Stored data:
↓

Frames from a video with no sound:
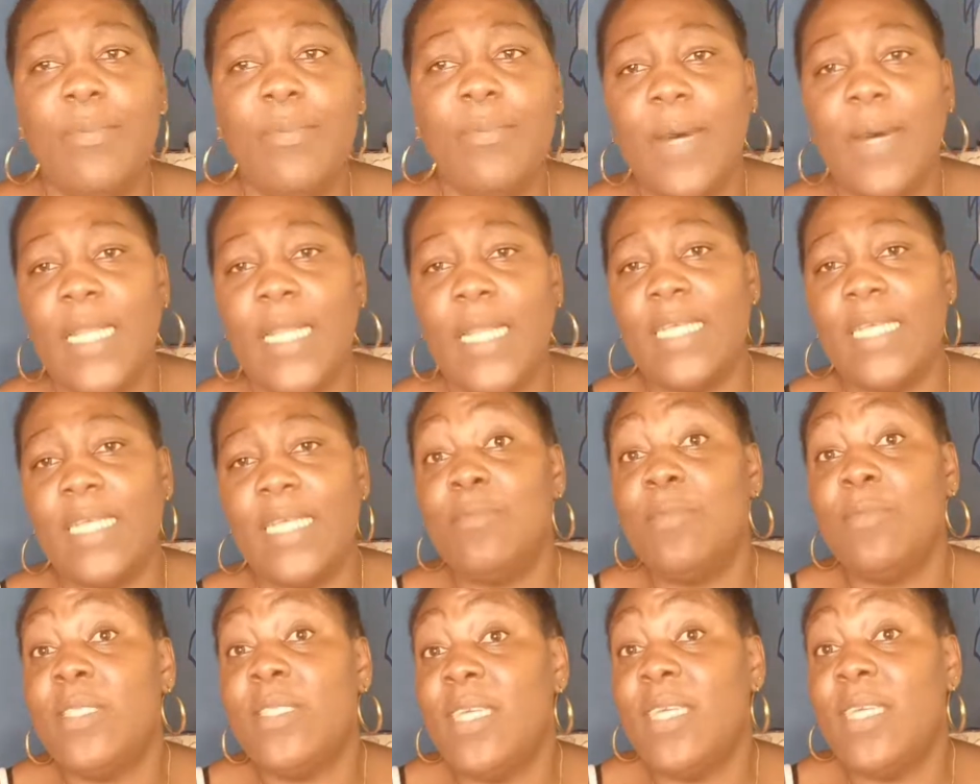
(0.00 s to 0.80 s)
And as me
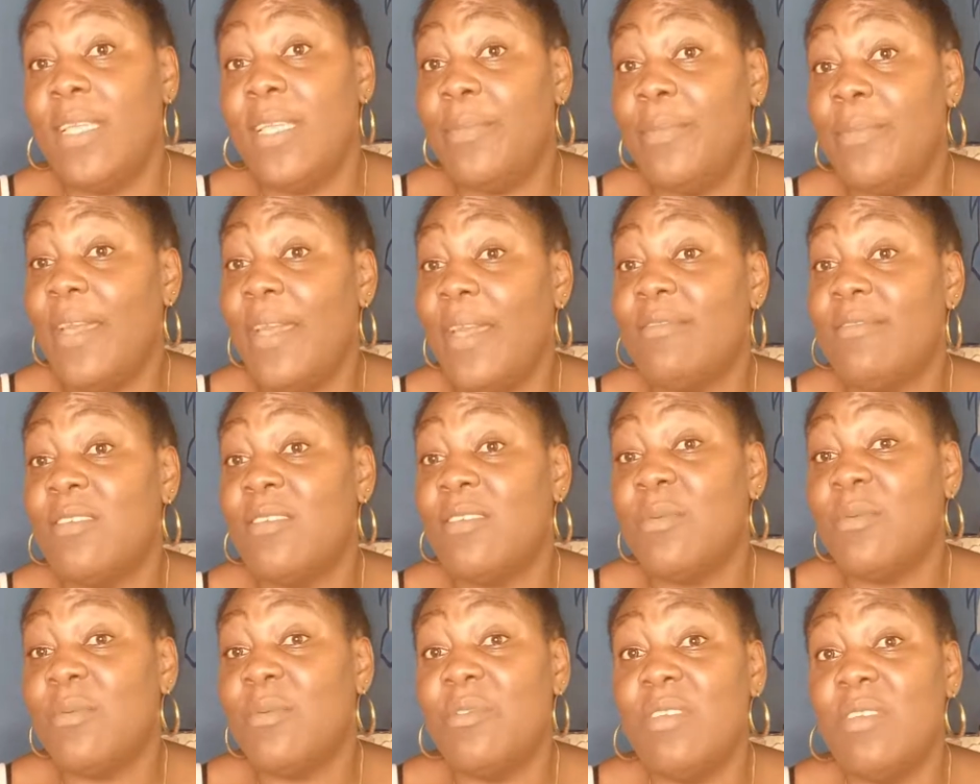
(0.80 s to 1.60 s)
tell you, me have some
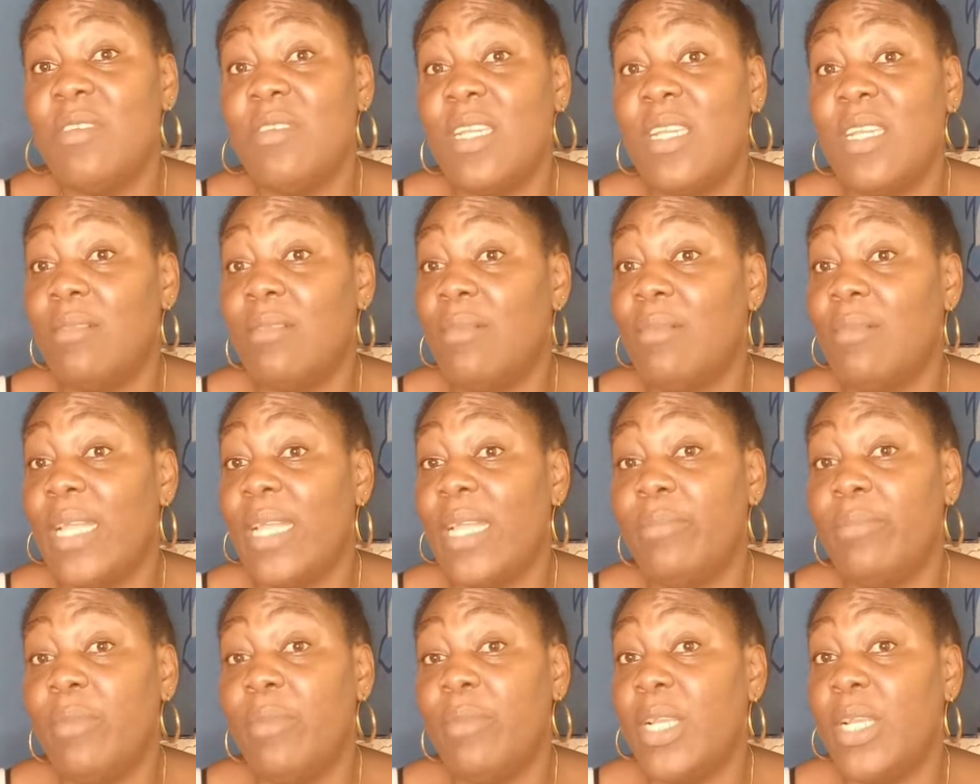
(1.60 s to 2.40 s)
real bad
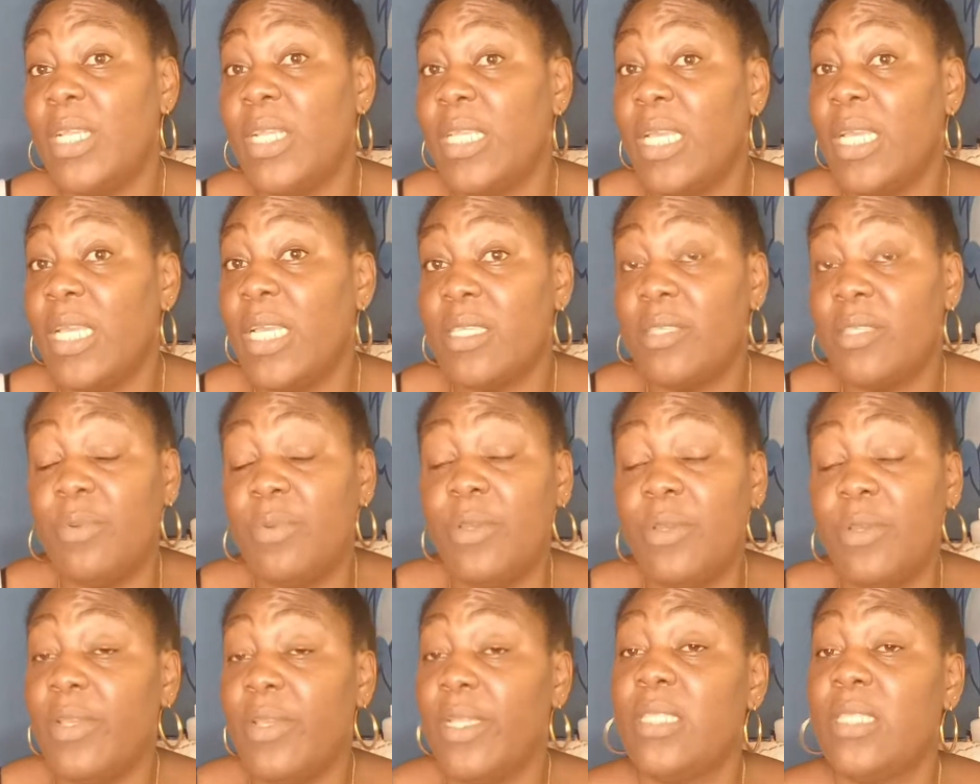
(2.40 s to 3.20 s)
birthday
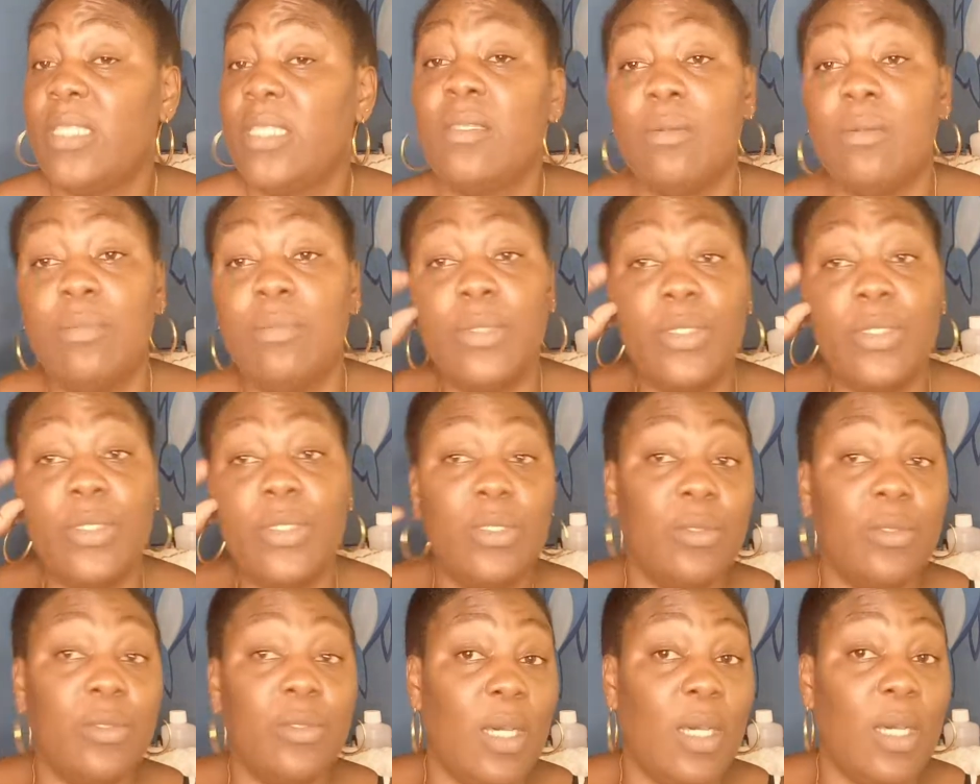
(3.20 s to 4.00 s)
experience. So me just
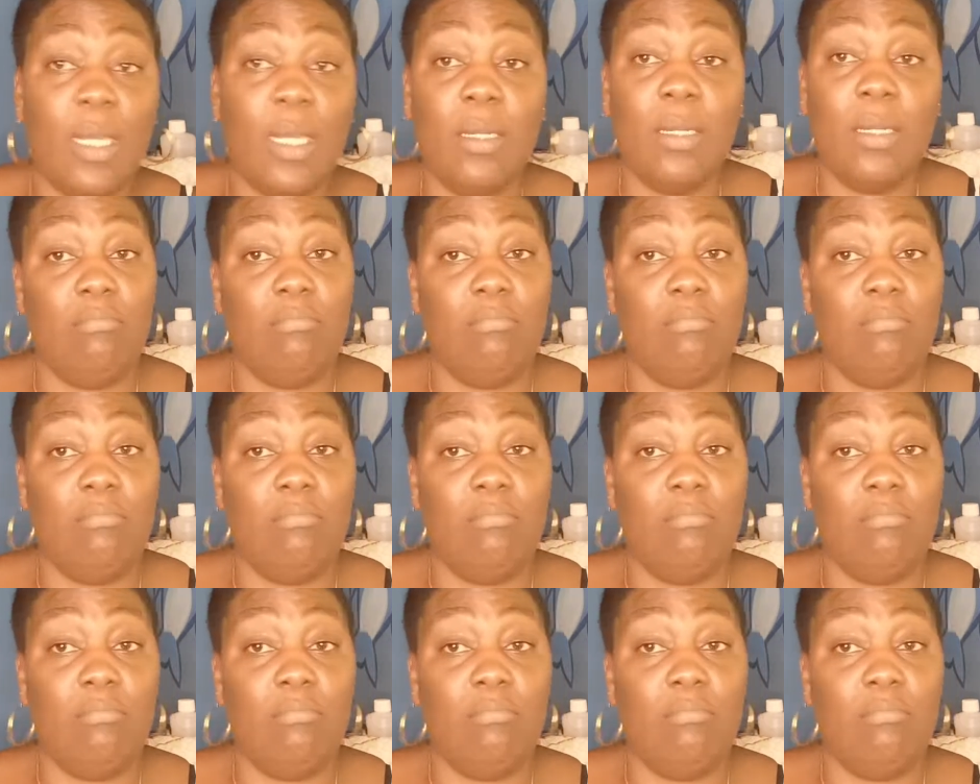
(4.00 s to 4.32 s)
want,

↑

Directions for this task:
Any pictures should be dropped; transcribe the rest of the records above exactly.

Written solution:
Frames from a video with no sound:
(0.00 s to 0.80 s)
And as me
(0.80 s to 1.60 s)
tell you, me have some
(1.60 s to 2.40 s)
real bad
(2.40 s to 3.20 s)
birthday
(3.20 s to 4.00 s)
experience. So me just
(4.00 s to 4.32 s)
want,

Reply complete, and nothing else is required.